The problem, is that, sometimes, the windows are re-arranged and the panels contain some empty windows and the app runs in a infinite loop... There is a problem on the display. There are multiples threads and a lot of logic with Windows messaging subsystem. It took me hours to find where there can exists a failure in the code and an infinite loop. It put traces on some methods... There was some zones in the code that could enter the app in infinite loop so I was fighting in the code at multiple places.
There was already a trace mode so that entering in each method was traced with parameters. The problem is that when the code is huge, it does not help so much... So I put my level of traces and I start learning the method calls by myself. It was hard because the internal data structures are mixed between Win32 messages, custom messages and business code. There is little spaguetti stuff !

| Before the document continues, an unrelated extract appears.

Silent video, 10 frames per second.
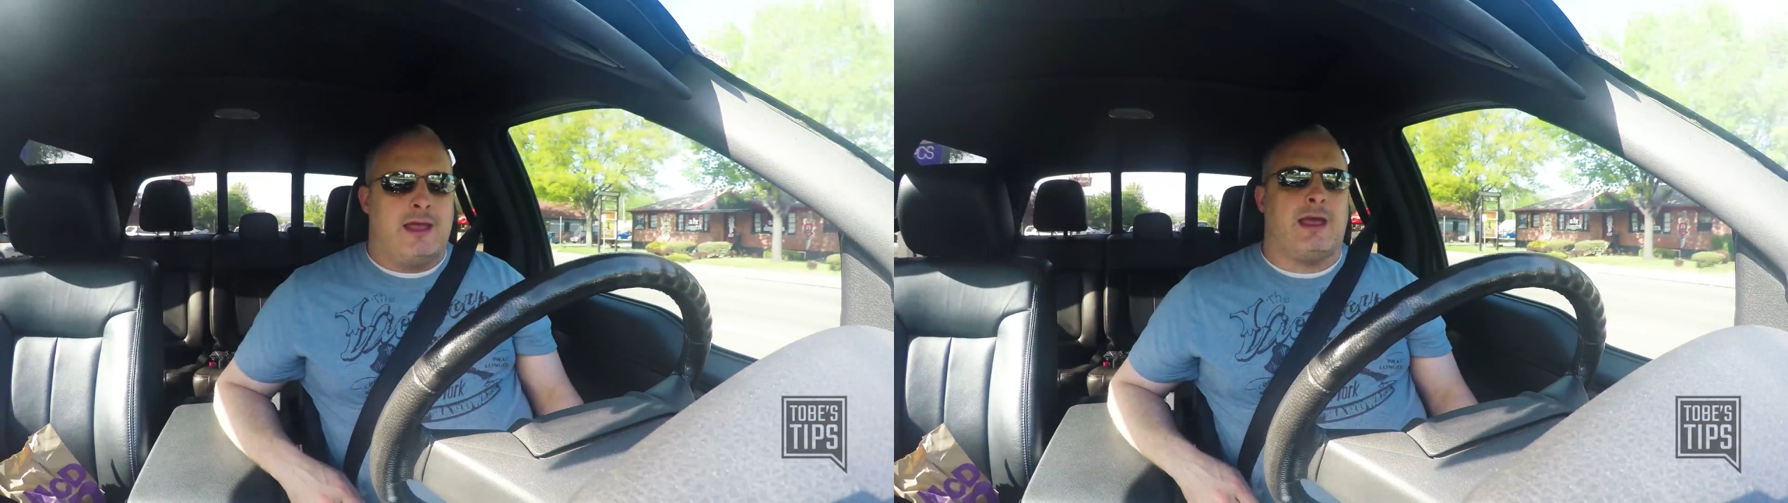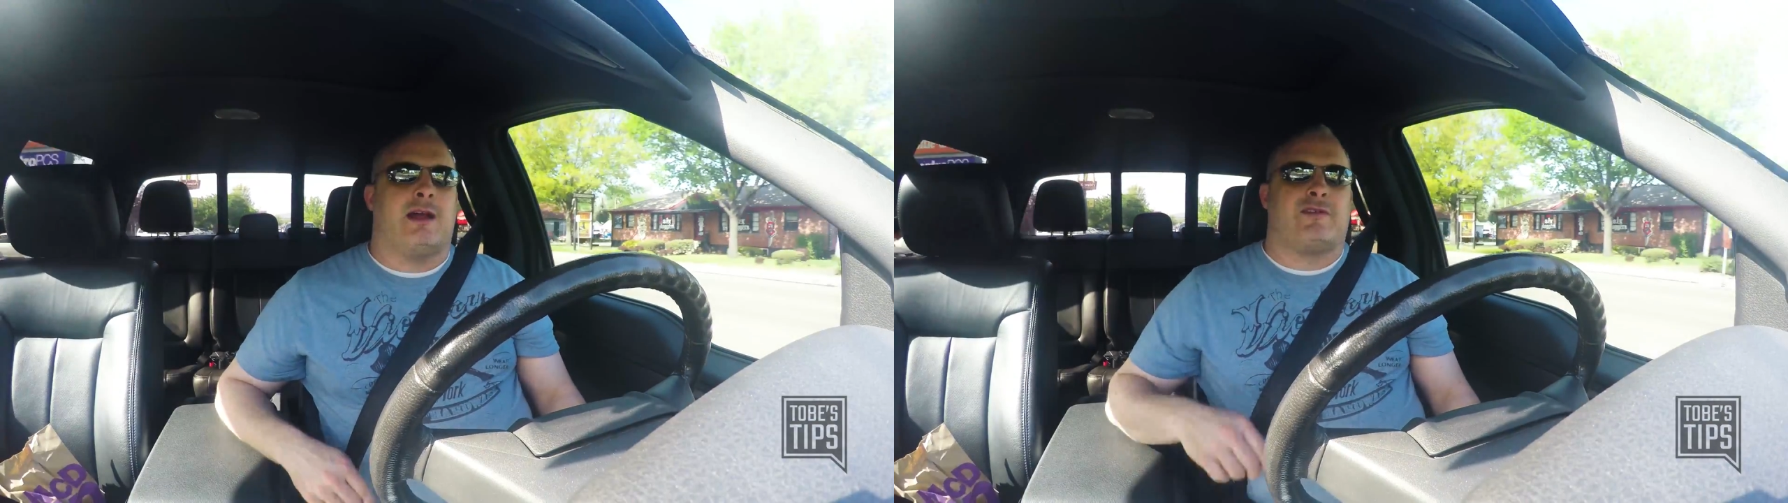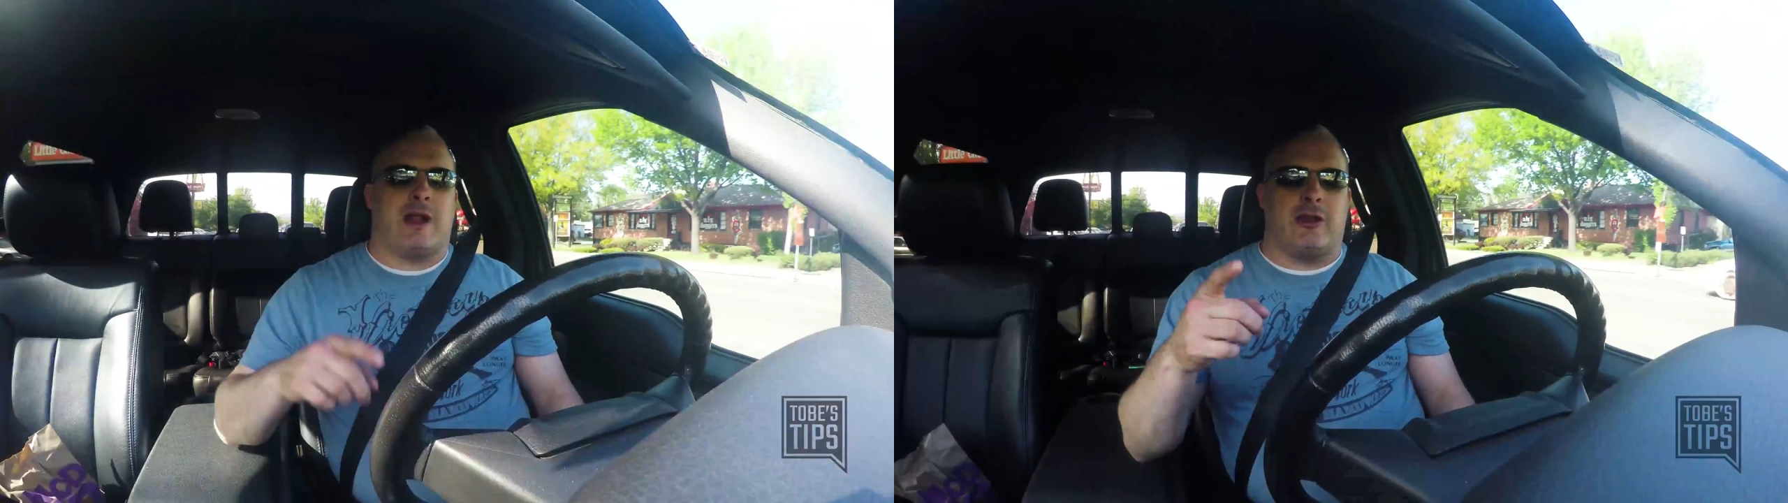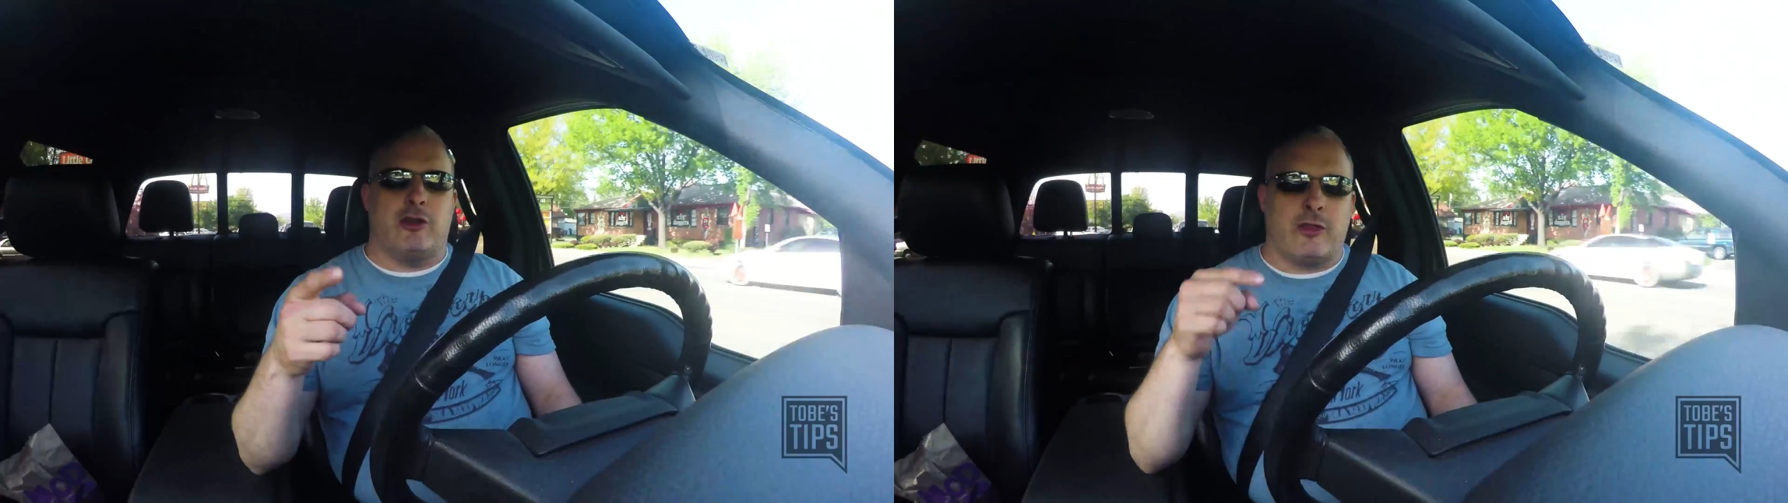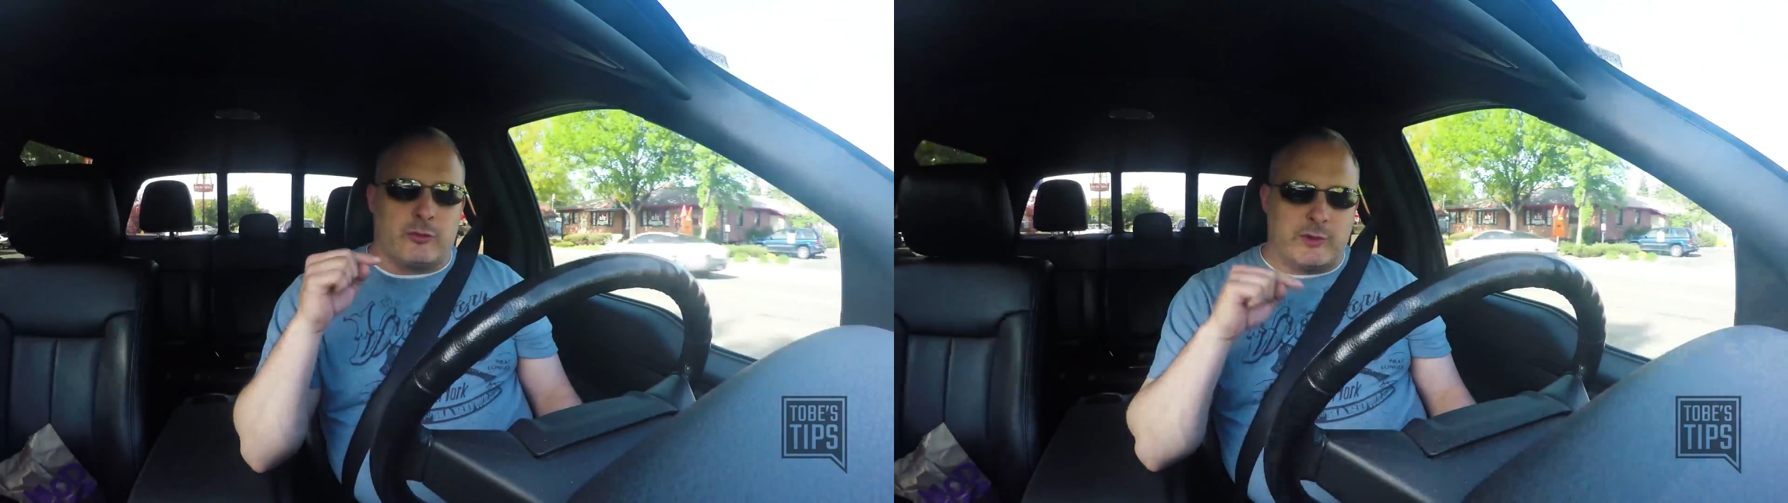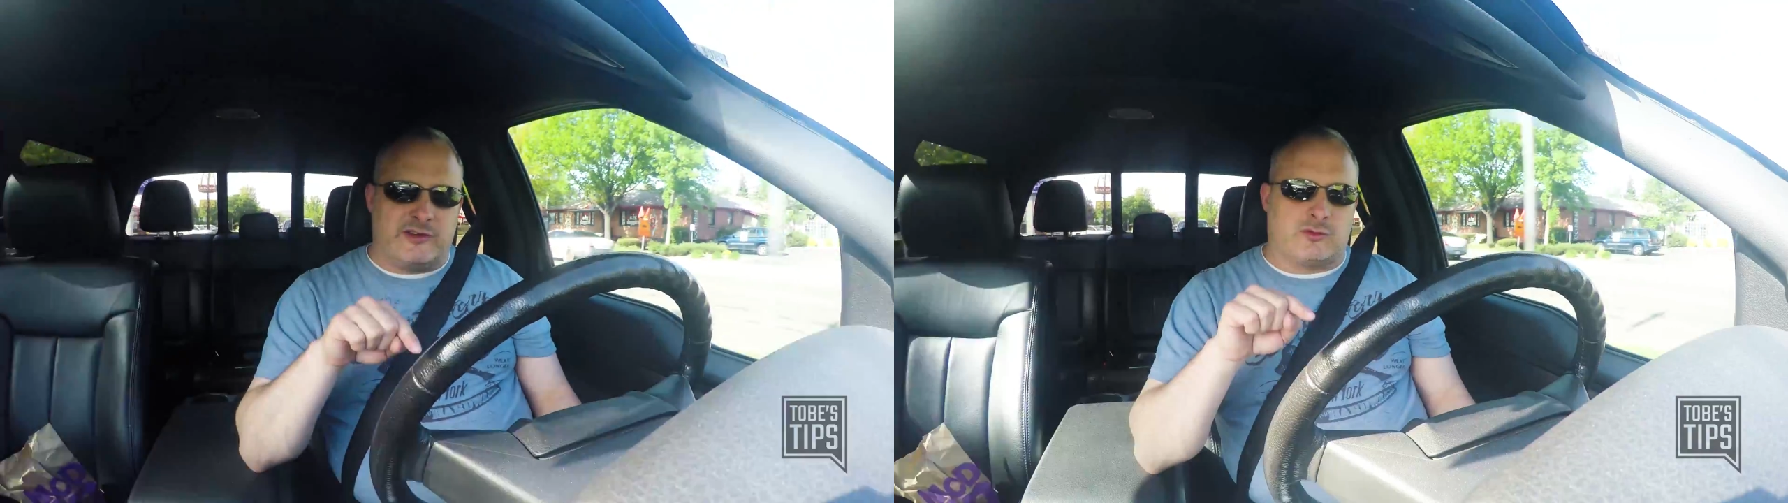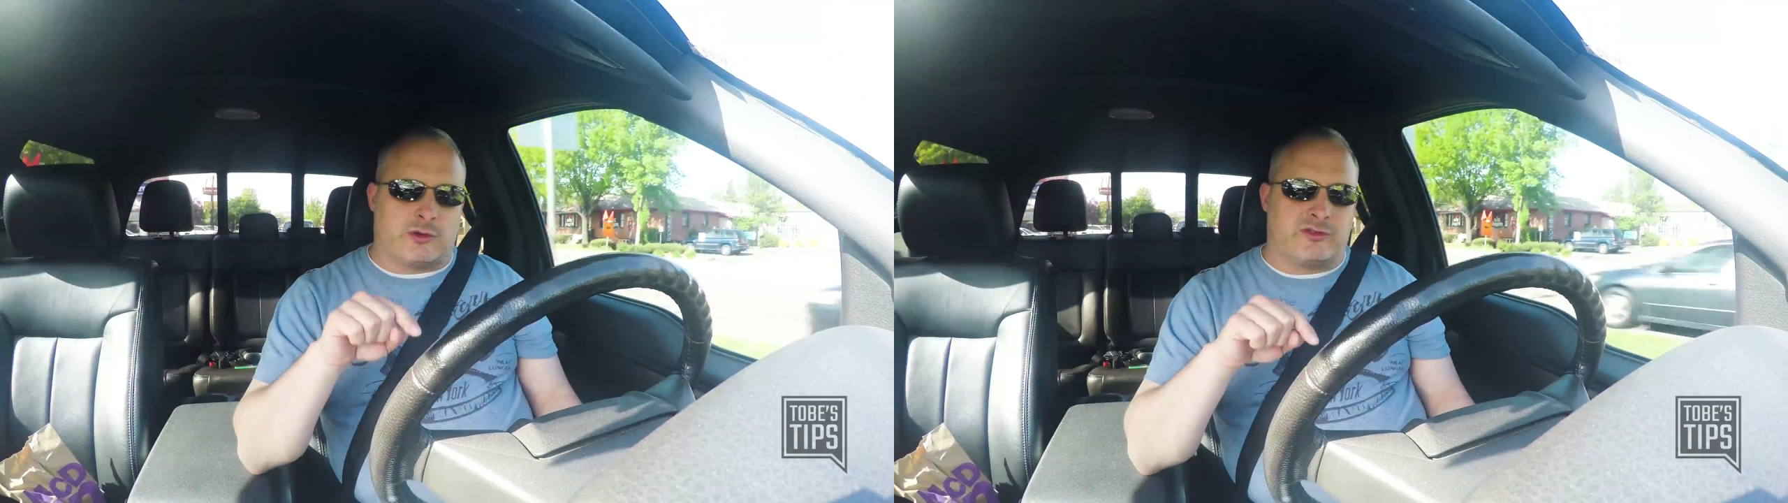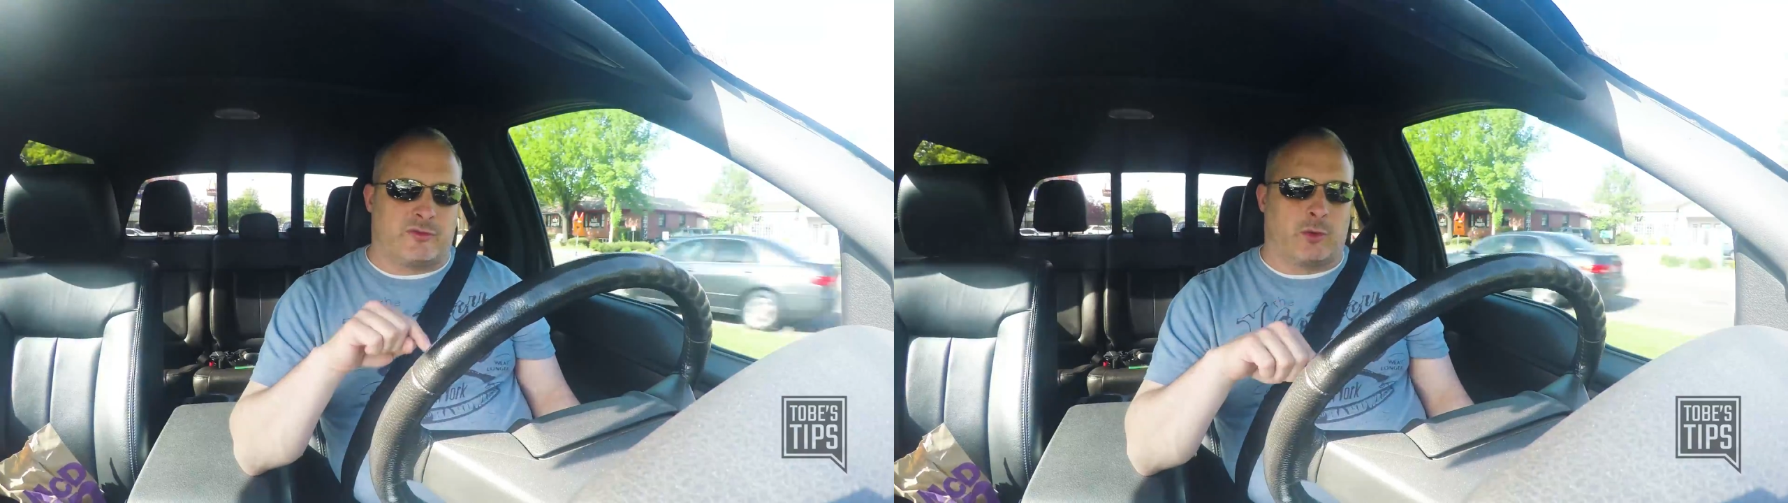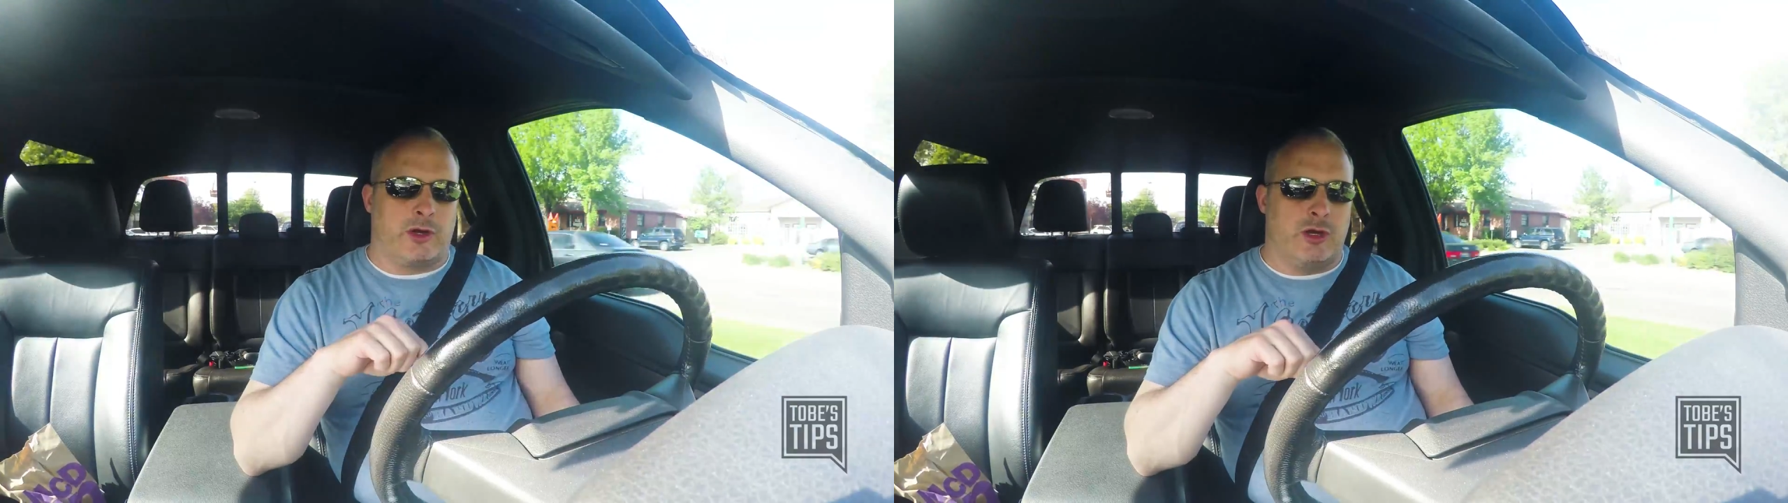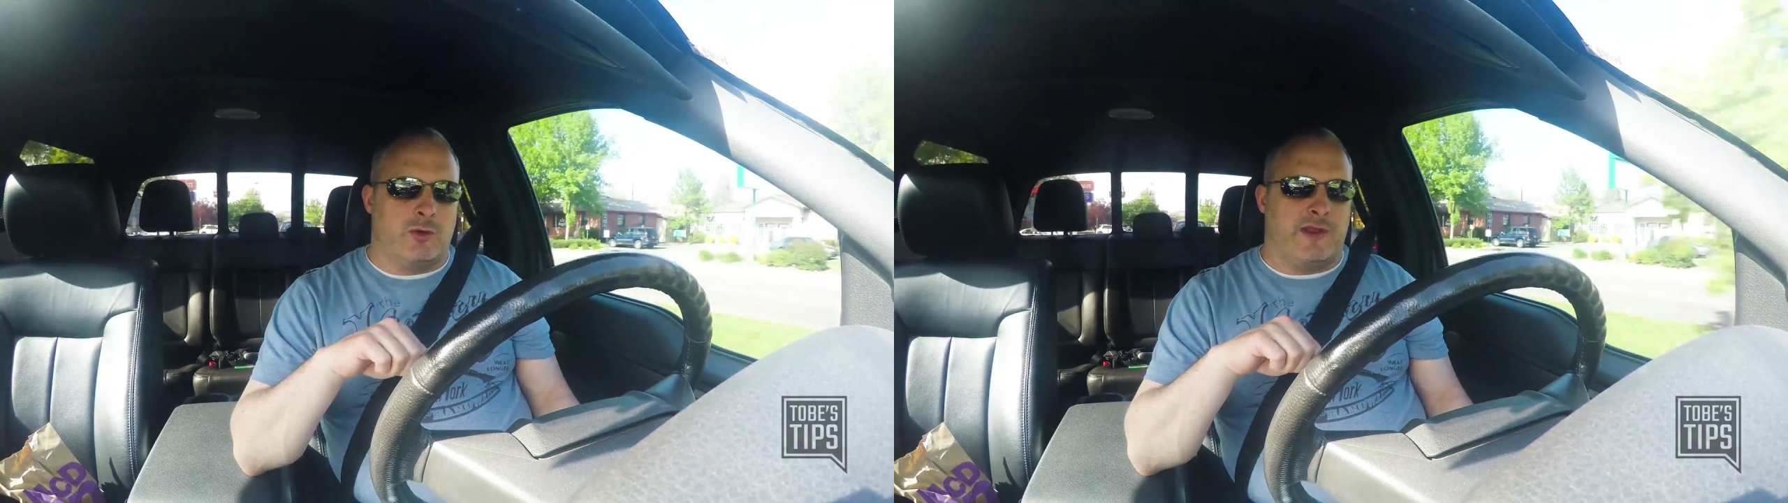And I've got another resource for you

After some failed attempts to analyze the code, I was stucked on a method called GetView() wich , when it begins to hang, return NULL... And displaying NULL a an MDI child window is not very acceptable... It works all the time but, under a special business scenario, it fails. I was sure there was an exception code somewhere where I could see and system exception. The code contains SEH (structured exception handling) and there was traces on __except(). I reactivated the original tracing system and saw exception messages.... Multiples exception messages. And my GetView() function was called immediatly after the exception so it could explain that I get a NULL. It fails so some parts of the code are not executed and the flow of windows messages produce a hang.
After some days of learning the methods names and the program flow, I decided to rely on the existing trace system. After several scenarios, I have a business case that produces a app hang. Same actions and app hangs every time. A good candidate... The result is clear : the cache subsystem hangs and fails to recover cache object. It explains why my GetVies() returns NULL...
The devil is in the details. I decided to remove the thread of the cache subsystem. It stores Windows and kill them after 5 minutes of inactivity. Now there are no more problems.
To finish the job, I just need to fix the cache subsystem but, we can run without it so... It's the opinion of the customer to see if we continue investigations whether or not.
So the old-school advice is: always trace your exception handlers.